THE 27th United Nations (UN) Climate Change Conference- COP27 is being held from November 6-18 2022 in Sharm El Sheikh, Egypt with more than 90 heads of state and representatives of 190 countries in attendance.
The event is a build up from last year’s precursor; COP26 (held in Scotland in November) where global leaders reached agreements inter alia; to secure global net zero emissions by mid-century and keep a maximum of 1,5 degrees celsius of warming within reach.
Notably, the pact was the first climate deal to explicitly commit to reducing the use of coal. It highlighted more urgent greenhouse gas emissions cuts and promised more climate finance for developing countries to adapt to climate impacts.
With the 2022 conference held on African soil, there are several factors to bring into consideration against the backdrop of how third world countries are being financed to help them meet new standards and cease coal production.
According to a report published ahead of the climate change conference; third world countries need the assistance of the global investor community, rich countries and development banks to secure US$1 trillion per annum in external financing for climate action over the next decade; buttressed with their own funds. Meanwhile, Africa accounts for only 2–3 per cent of the world's carbon dioxide emissions from energy and industrial sources, a reflection of the lagging industrialisation on the continent. Also crucial to the matrix is that as a resource; coal accounts for more than 60% of Africa’s electricity production.

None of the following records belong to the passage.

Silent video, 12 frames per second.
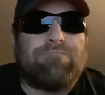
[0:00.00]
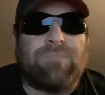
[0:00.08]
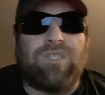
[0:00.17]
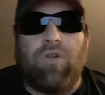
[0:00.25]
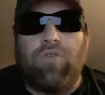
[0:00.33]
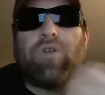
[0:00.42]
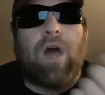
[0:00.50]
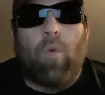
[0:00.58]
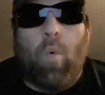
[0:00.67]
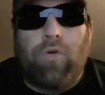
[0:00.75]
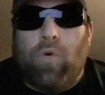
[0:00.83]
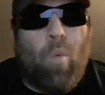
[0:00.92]
you got
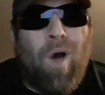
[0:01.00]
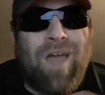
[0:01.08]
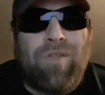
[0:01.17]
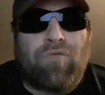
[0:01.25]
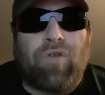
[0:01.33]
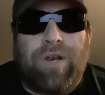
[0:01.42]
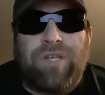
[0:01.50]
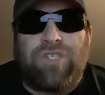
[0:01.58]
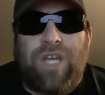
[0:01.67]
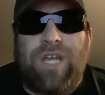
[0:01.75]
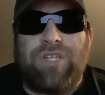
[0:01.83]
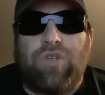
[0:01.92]
to wonder why they're trying to
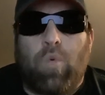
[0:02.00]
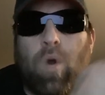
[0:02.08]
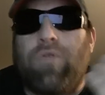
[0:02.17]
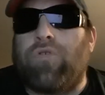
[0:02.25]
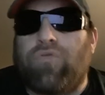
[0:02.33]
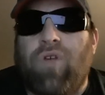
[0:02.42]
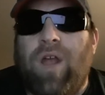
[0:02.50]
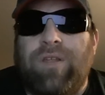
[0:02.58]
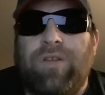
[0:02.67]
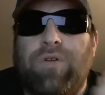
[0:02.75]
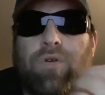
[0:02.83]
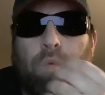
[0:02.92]
change you, what they're trying to
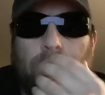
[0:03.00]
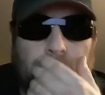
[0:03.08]
do,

According to the “Tracking SDG 7: The Energy Progress Report;" only 48.4% of Sub Saharan Africa’s population had access to electricity in 2020. Overall, sub-Saharan Africa accounts for 75 percent of the world's population without access to electricity
Africa’s most industrialised economy and the world's third largest greenhouse gas emitter, South Africa was recently offered US$8.5 billion to cease coal production toward meeting its climate targets.
This comes at a time when South Africa is grappling with; incessant power cuts, over 30% of its population lacking access to electricity; a 34% unemployment rate, notwithstanding RSA is the most economically unequal nation the world over. While the multi-billion dollar financing maybe noble, there are socio-economic considerations with the shutting down of coal plants in South Africa.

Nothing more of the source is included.